To correct this when you purchased the bond on April 1st your cost was increased by $125 in accrued interest. If you bought the bond for $10,100 (including purchase fees) you actually paid $10,225 in cash for the bond. The seller’s gross proceeds will be increased by $125 in accrued interest.

A Form 1099-INT will be issued to the seller for the $250 interest payment made on January 1st. The seller will also need to report as interest on Schedule B the $125 accrued interest received when the bond was sold. So the net taxable interest reported on Schedule B is $375. This $125 is not included in the gross proceeds from the sale of the stock reported on Schedule D. Generally, the $125 in accrued interest will also not be included in the gross proceeds amount reported on Form 1099-B.
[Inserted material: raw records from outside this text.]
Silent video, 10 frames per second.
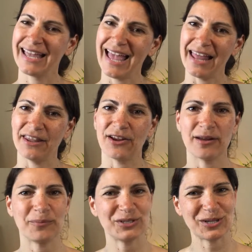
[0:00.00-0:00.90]
and they're going
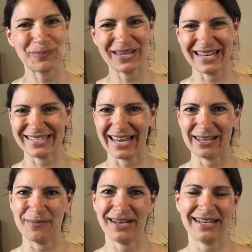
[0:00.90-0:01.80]
to push up against that
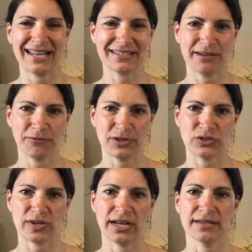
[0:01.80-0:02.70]
limit, and that's going to
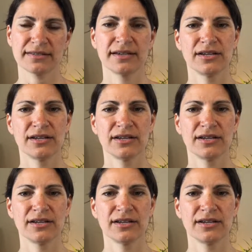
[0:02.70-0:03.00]
frustrate us.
The purchaser will receive a Form 1099-INT for the $250 interest payment made on July 1st. This $250 is reported as interest income on Schedule B. From this $250 the purchaser subtracts, also on Schedule B, the $125 in accrued interest “paid” at the purchase of the bond. So the net taxable interest reported on Schedule B is $125. This $125 is not added to the cost basis of the bond when it is sold, called-in or matures.

When selling an investment be sure to include the cost of any dividends reinvested over the years. If you purchase 100 shares of a stock for $10,000, but accumulate an additional 5 shares over the years because you have used your dividends, which total $600, to purchase additional shares of the stock – when you sell the 105 shares of stock your cost basis is $10,600.
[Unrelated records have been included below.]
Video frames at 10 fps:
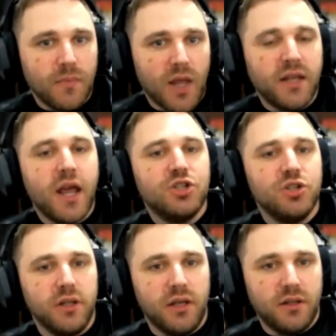And
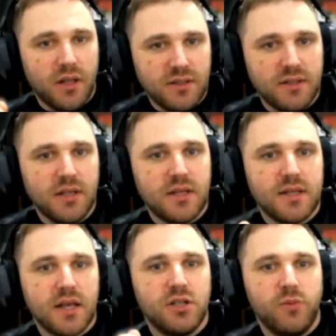actually, this is
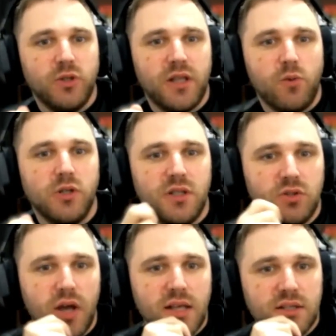actually what I wanted
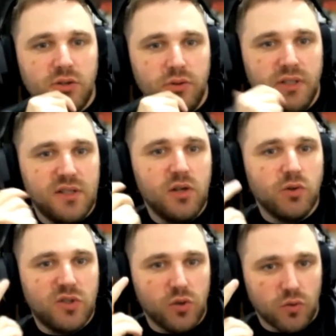to ask you. In
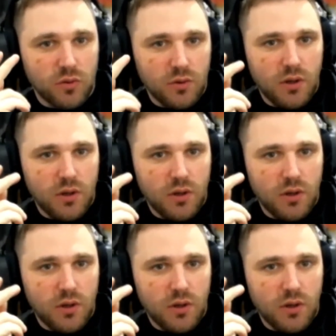ZIO2,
If you receive any “non-taxable return of capital” from the investment you must reduce your cost basis by this amount. Often companies, generally utility companies, want to maintain a regular periodic dividend payment, but do not have enough accumulated profits to issue the desired dividend. Dividends are only paid out of accumulated profits.

The company may want to pay $2.50 per share per quarter in dividends, but can only pay an actual dividend of $1.00 per share in the last quarter of the year. They still send each shareholder a check for $2.50 per share. $1.50 per share is treated as a non-taxable return of capital. In other words the company is giving you back a portion of your purchase price. This amount is reported in Box 3 of the Form 1099-DIV as “nondividend distributions”.
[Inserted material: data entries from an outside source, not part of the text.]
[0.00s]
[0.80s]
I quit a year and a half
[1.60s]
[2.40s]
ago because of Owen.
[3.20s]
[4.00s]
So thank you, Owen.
If you purchased a stock for $10,000, and over the years have received $500 in “nondividend distributions”, your cost basis for the stock is $9,500.

When you purchase an investment your cost basis is what you paid for the investment, adjusted as discussed above. You purchase a stock for $10,000 and sell it for $11,000 you have a taxable capital gain of $1,000.

The cost basis of an investment you receive as a gift is generally what the person making the gift paid for it, again adjusted as discussed above. Your cost basis is the cost basis of the person who gave you the investment. If they paid $10,000 for the stock, give it to you, and you sell it for $11,000 you have a taxable capital gain of $1,000. There are exceptions if the stock is sold at a loss, or if gift tax was paid by the “giver” at the time of the gift. The “holding period” (short-term or long-term) of the person making the gift will also generally “carry-over” to the recipient of the gift.

The cost basis of an investment you inherit is the value reported (or that would be reported) for the investment on the decedent’s federal estate or state inheritance tax return – which is the “fair market value” of the investment on the decedent’s date of death (or 6 months after the date of death if this is the value used on the decedent’s federal estate tax return). This is the “mean average” price of the investment on that date. The “holding period” of inherited property is always “long-term”. You would write “inherited” as “date acquired” in column (b).

It is very important to note that the burden of proof for the cost basis of an investment sale you have reported on Schedule D is with the taxpayer. As per T.C. Memo 2003-259, if a taxpayer cannot provide proof of the cost basis of a stock or other investment sold it will be considered to have a "0" cost basis. As a result, the entire gross proceeds will be fully taxable! So it is extremely important to keep good records of the cost basis of all your investments.